The Isle of Man: relocating profits

Posted on has an article by Katherine Shea of Cains, Solicitors of the Isle of Man, which says:

Latest figures released by research agency Hemscott show that, of the non-UK top 100 companies listed on the London Stock Exchange Alternative Investment Market (AIM), by far the greatest number are incorporated in the Isle of Man, equal to second-placed Bermuda, Canada and Guernsey combined. On the basis of market capitalisation, the Isle of Man again leads the non-UK jurisdictions, with second-placed Canada having just over a third of the Isle of Man's total. The Isle of Man also occupies the top spots in the All-AIM tables having (jointly with Guernsey) the greatest number of companies and a clear lead on the basis of market capitalisation, followed by Canada then Guernsey.
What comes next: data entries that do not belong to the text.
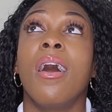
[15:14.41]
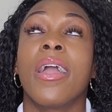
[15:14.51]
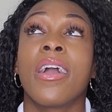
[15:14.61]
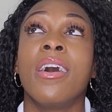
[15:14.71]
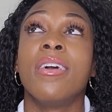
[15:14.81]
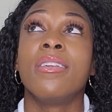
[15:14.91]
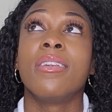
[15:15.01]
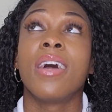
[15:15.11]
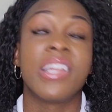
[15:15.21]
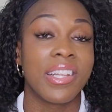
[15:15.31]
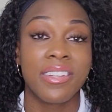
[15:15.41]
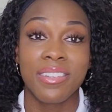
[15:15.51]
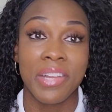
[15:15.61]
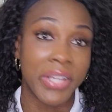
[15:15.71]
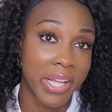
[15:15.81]
and I didn't
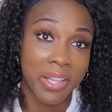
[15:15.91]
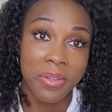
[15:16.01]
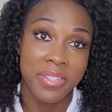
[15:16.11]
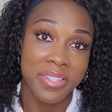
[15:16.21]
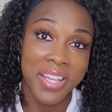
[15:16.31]
even get close.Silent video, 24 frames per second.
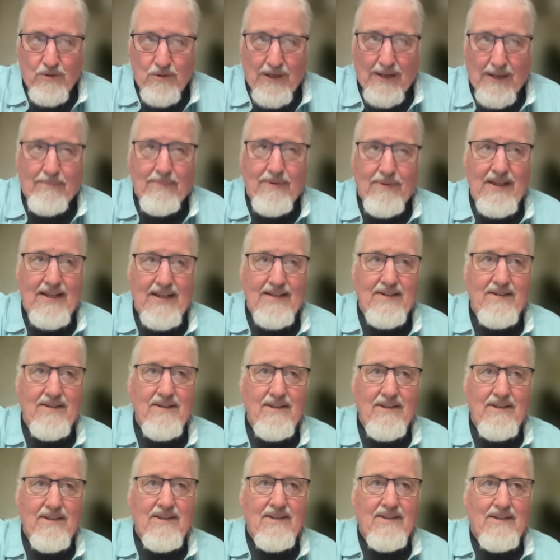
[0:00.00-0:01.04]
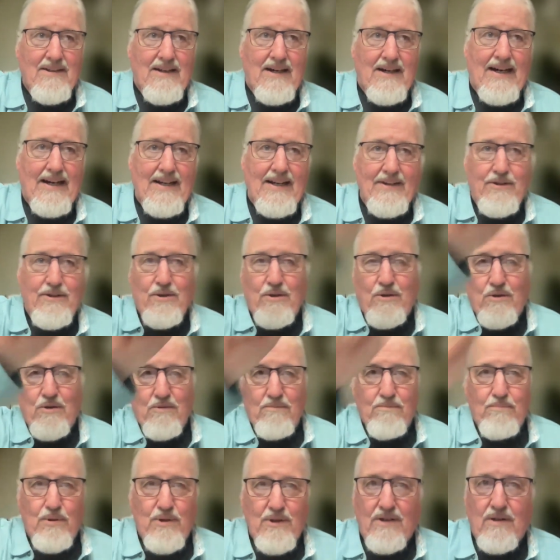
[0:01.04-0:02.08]
drop that high
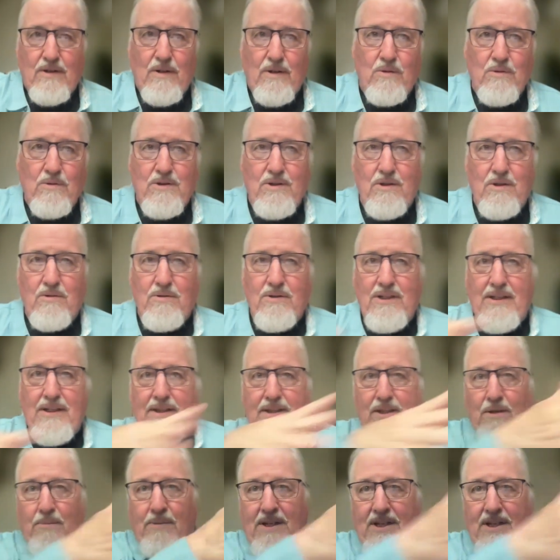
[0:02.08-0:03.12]
tone, put a low tone in thereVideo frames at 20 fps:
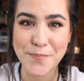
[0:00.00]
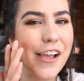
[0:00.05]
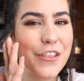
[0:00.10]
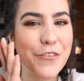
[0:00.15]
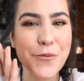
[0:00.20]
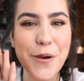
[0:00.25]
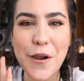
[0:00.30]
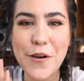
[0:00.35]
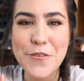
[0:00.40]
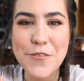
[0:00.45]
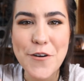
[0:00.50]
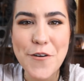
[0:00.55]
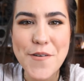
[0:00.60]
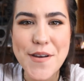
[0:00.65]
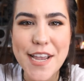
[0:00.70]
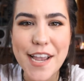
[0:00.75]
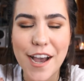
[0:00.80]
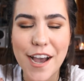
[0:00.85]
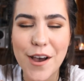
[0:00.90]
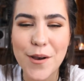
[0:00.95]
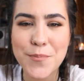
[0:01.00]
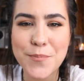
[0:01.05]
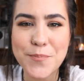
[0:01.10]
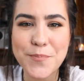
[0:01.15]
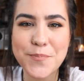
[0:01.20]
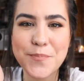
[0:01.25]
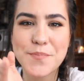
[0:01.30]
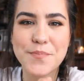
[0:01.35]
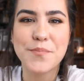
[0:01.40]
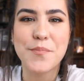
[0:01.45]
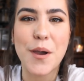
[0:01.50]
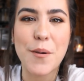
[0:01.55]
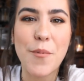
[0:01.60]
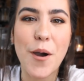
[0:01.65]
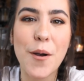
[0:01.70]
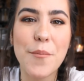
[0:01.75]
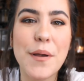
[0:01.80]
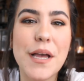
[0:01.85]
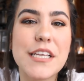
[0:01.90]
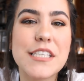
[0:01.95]
Throughout growing up, my
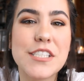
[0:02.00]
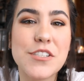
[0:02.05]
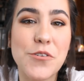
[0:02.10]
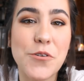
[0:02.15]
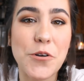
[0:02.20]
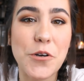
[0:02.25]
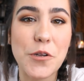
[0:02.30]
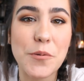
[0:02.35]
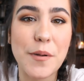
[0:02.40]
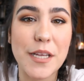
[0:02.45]
mom has toldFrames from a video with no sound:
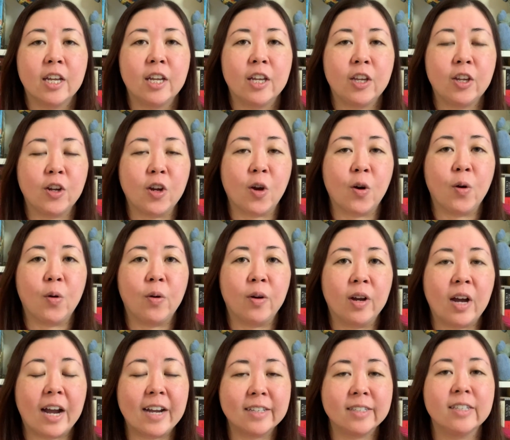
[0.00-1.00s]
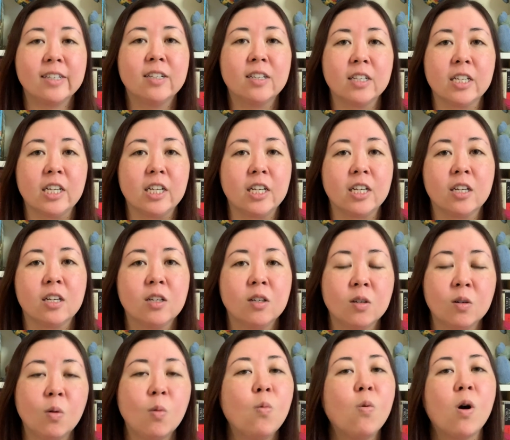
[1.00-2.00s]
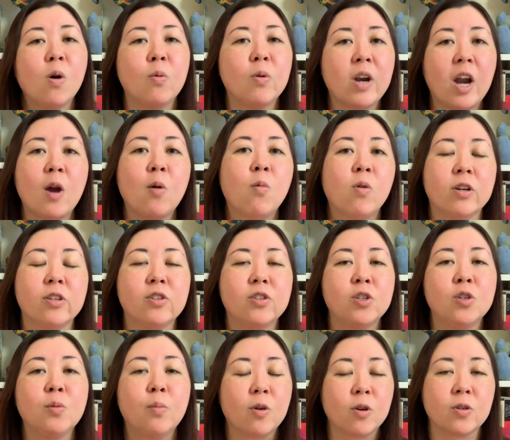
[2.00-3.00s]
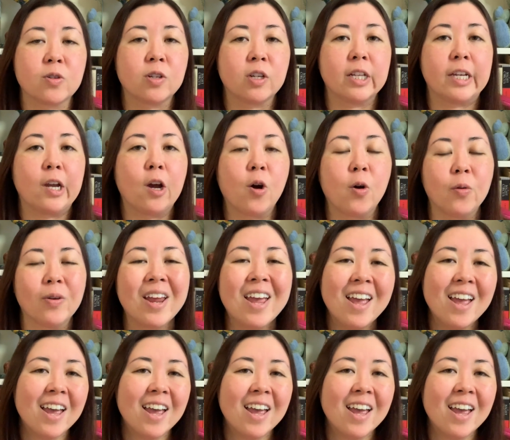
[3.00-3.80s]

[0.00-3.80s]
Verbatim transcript: you know, ideally, what would I want to personally own?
In particular, the BRIC economies (Brazil, Russia, India and China), together with an increasing number of Eastern European players, have seized the advantages offered by the Isle of Man (including tax neutrality, the absence of a need for regulatory pre-approval, plus its 'AAA' credit rated economy) to access London and other major exchanges.

Depressing isn't it that someone can so celebrate the movement of capital to a location where 'tax neutrailty' actually means 'no tax' (a term too offensive for people in the IoM to use as it would require them to admit that they are a tax haven) and that they are institutionally relocating profits to ensure that tax compliance does not take place.

Sad too that Canada (a haven for these purposes), Bermuda and Guernsey are next.

No wonder that the FT has noted the relative lack of confidence in the regulatory approach of British stock markets.